Data to process
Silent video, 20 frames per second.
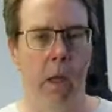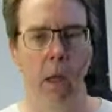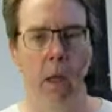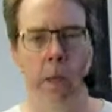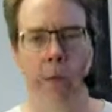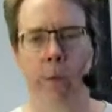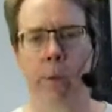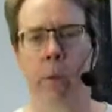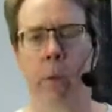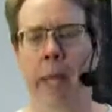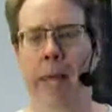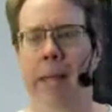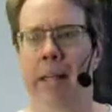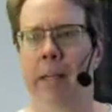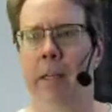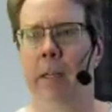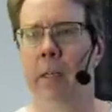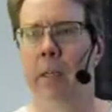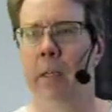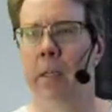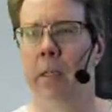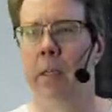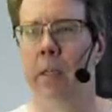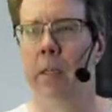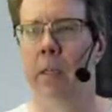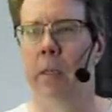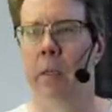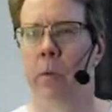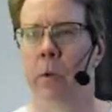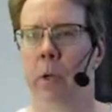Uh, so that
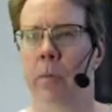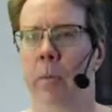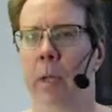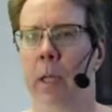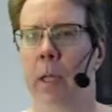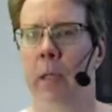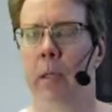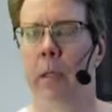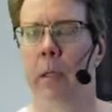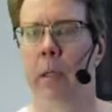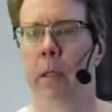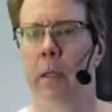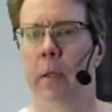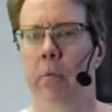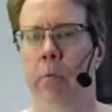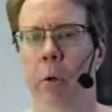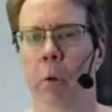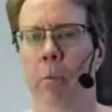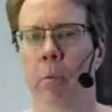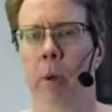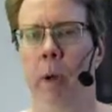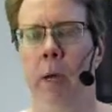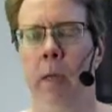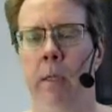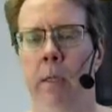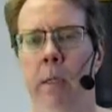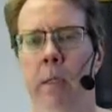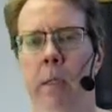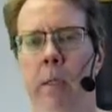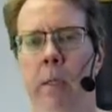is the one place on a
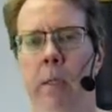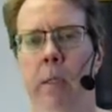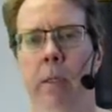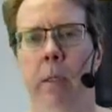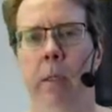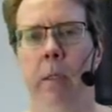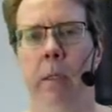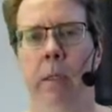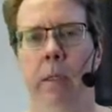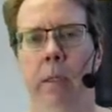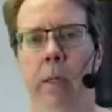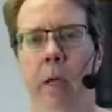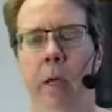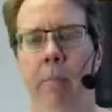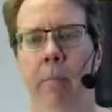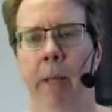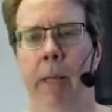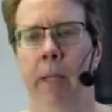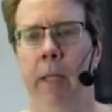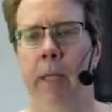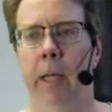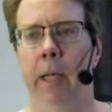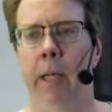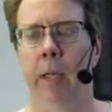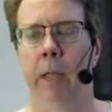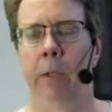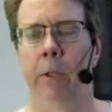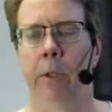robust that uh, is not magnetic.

* * *

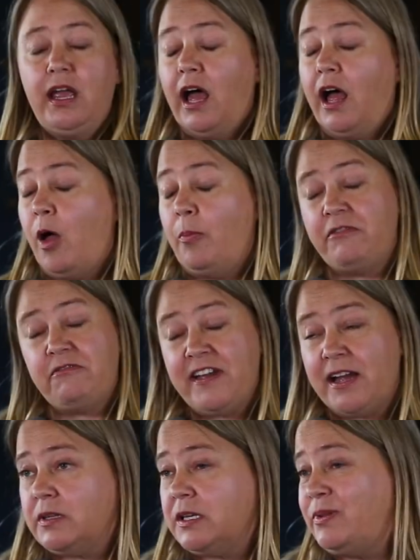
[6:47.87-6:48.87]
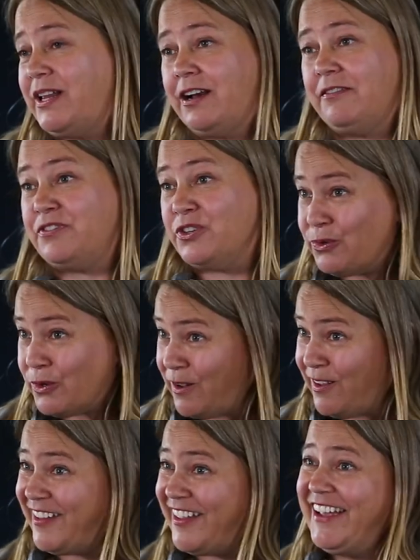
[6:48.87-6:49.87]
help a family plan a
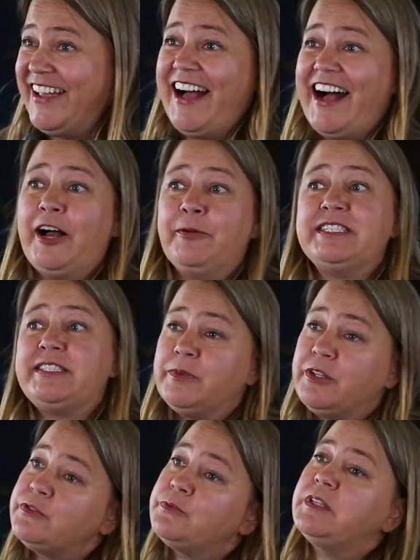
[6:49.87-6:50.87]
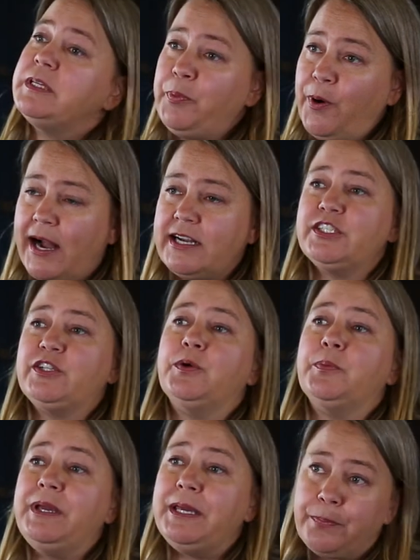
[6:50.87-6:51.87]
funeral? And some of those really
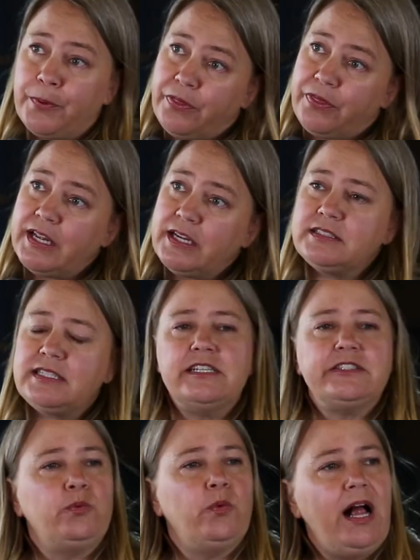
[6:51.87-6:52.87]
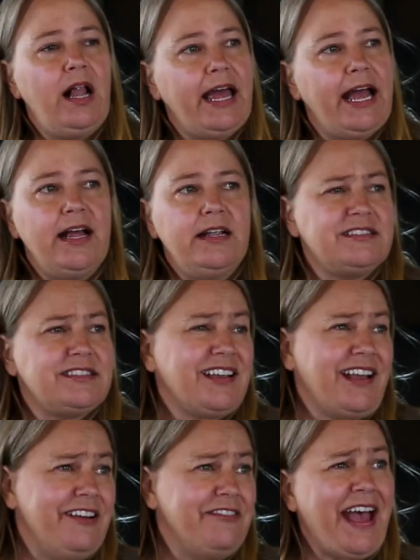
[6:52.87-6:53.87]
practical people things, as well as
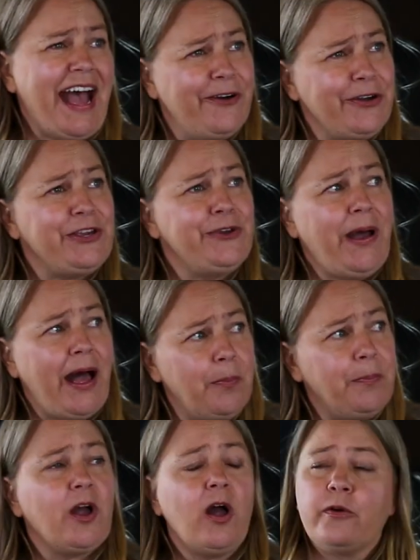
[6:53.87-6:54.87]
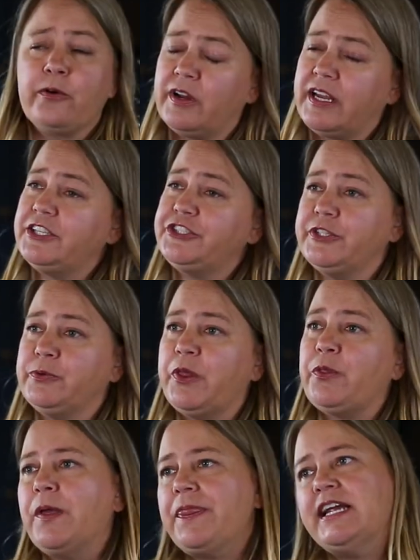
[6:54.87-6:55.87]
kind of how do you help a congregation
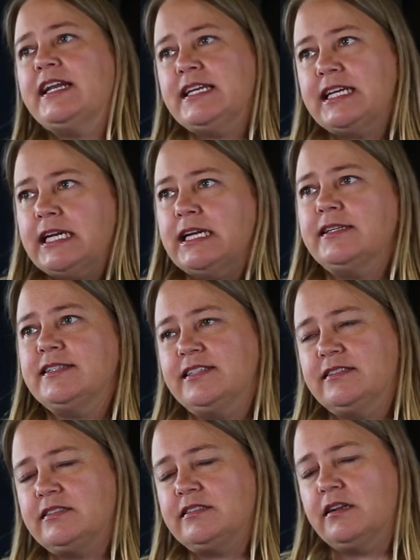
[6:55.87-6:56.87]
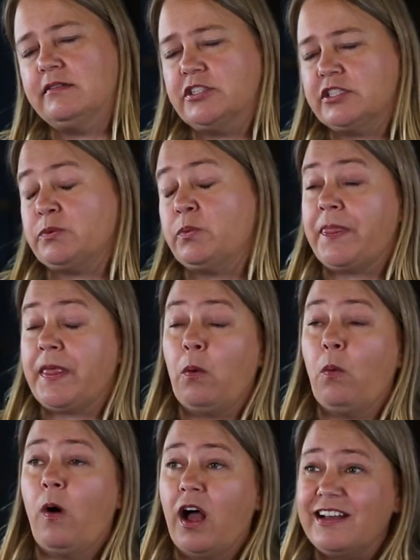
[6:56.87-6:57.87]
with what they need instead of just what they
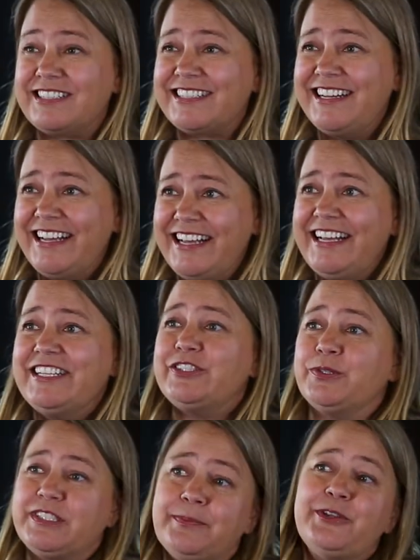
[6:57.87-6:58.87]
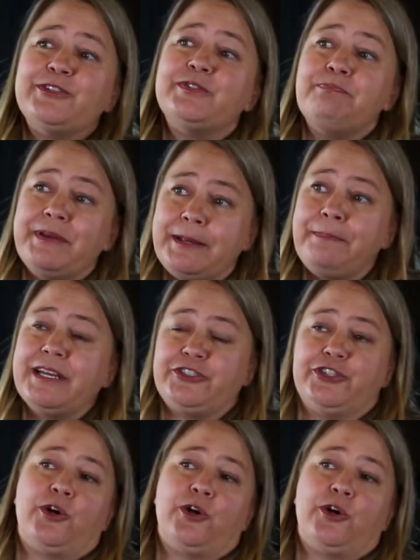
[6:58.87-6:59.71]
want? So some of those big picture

Exercise directions
What is needed is an exact copy of only the lines above from the one with "[6:52.87-6:53.87]" to the one with "[6:57.87-6:58.87]", both kept, with every picture left out.

Solution to this exercise
[6:52.87-6:53.87]
practical people things, as well as
[6:53.87-6:54.87]
[6:54.87-6:55.87]
kind of how do you help a congregation
[6:55.87-6:56.87]
[6:56.87-6:57.87]
with what they need instead of just what they
[6:57.87-6:58.87]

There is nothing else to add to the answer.